Do I push out the air bubble?

Nurses General Nursing

Updated:   Published

Specializes in CEN.

As a new nurse, I remember an argument on my unit questioning whether or not to inject lovenox whith the air bubble. My nurse educator at the time put an end to the question and explained that the air bubble remains in the syringe to be injected after the medication so that lovenox is pushed deeper into the tissue and would prevent bruising.

Recently, this issue was brought up again. Apparently, all the nurses at another hospital get rid of the air bubbles because all air bubbles are dangerous. It made me wonder if I have been giving lovenox the wrong way. Do I push out the air bubble or not?

Is lovenox the auto injectable syringe? I don't think a tiny air bubble in the subcutaneous tissue would cause any harm. We have patients with mass subcutaneous emphysema and the physicians will just have us monitor and wait. I believe the air is reabsorbed. I wouldn't worry about it

Specializes in EMS, ED, Trauma, CEN, CPEN, TCRN.

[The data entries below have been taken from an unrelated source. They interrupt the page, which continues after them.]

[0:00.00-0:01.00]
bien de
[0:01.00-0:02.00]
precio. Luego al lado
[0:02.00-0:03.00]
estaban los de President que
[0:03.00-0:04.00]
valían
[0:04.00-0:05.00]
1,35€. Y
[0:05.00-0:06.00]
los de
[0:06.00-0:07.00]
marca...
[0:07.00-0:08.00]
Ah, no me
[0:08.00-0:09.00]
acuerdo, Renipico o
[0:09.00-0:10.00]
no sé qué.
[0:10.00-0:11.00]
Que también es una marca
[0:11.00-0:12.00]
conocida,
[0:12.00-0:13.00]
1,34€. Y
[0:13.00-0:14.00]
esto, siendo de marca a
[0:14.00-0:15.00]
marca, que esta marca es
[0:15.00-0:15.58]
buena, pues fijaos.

Read the medication insert that comes with Lovenox - that explains the presence of the bubble. https://www.lovenox.com/hcp_default.aspx

Pixie.RN said:
Read the medication insert that comes with Lovenox - that explains the presence of the bubble. https://www.lovenox.com/hcp_default.aspx

No, no, no ...it's much better to do casual survey on the internet than read the manufacturer's instructions.

Specializes in Neuroscience.

I didn't see any information about the air bubble in what pixie posted, but they definitely did not say to get rid of the bubble.

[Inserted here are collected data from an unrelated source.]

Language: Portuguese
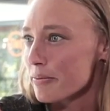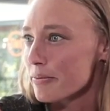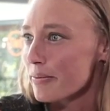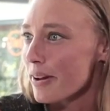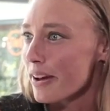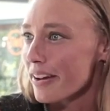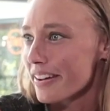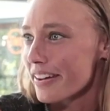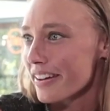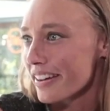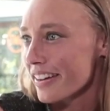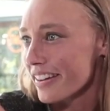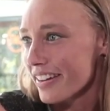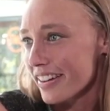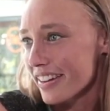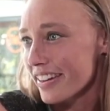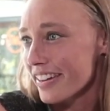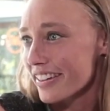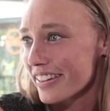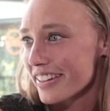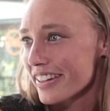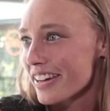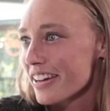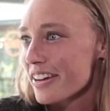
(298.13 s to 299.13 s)

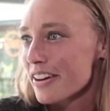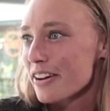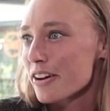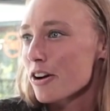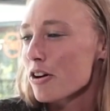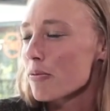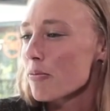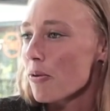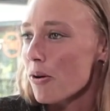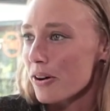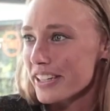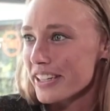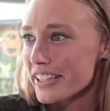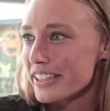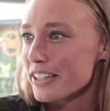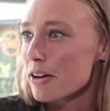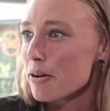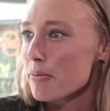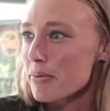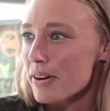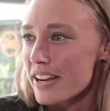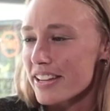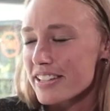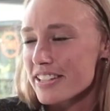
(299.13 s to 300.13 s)
É, é a
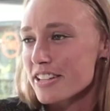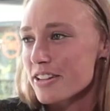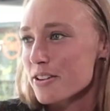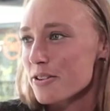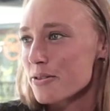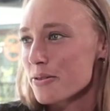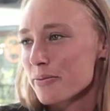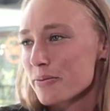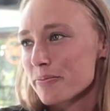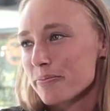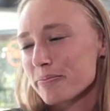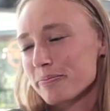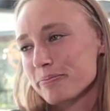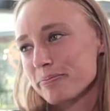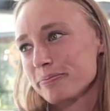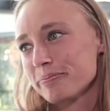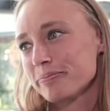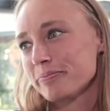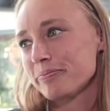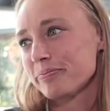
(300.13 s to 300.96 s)
gente não Brasil. precisa,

The air bubble helps to trap the medication in the subcutaneous layer, thus preventing the medication to leak to the epidermis layer. This helps to prevent severe bruising on the skin and keeps the medication where it is supposed to stay. I do this with heparin as well,

Specializes in EMS, ED, Trauma, CEN, CPEN, TCRN.
missmollie said:
I didn't see any information about the air bubble in what pixie posted, but they definitely did not say to get rid of the bubble.

The air bubble helps to trap the medication in the subcutaneous layer, thus preventing the medication to leak to the epidermis layer. This helps to prevent severe bruising on the skin and keeps the medication where it is supposed to stay. I do this with heparin as well,

That page from the manufacturer does indeed mention the air bubble. It recommends to NOT expel the air bubble prior to administration.

Specializes in Psych, Corrections, Med-Surg, Ambulatory.
Pixie.RN said:
That page from the manufacturer does indeed mention the air bubble. It recommends to NOT expel the air bubble prior to administration.

My understanding was to let the bubble float to the plunger end of the barrel, then inject it last. It will help clear the last bit of medication from the syringe so the patient gets the whole dose.

Specializes in CEN.
Sour Lemon said:
No, no, no ...it's much better to do casual survey on the internet than read the manufacturer's instructions.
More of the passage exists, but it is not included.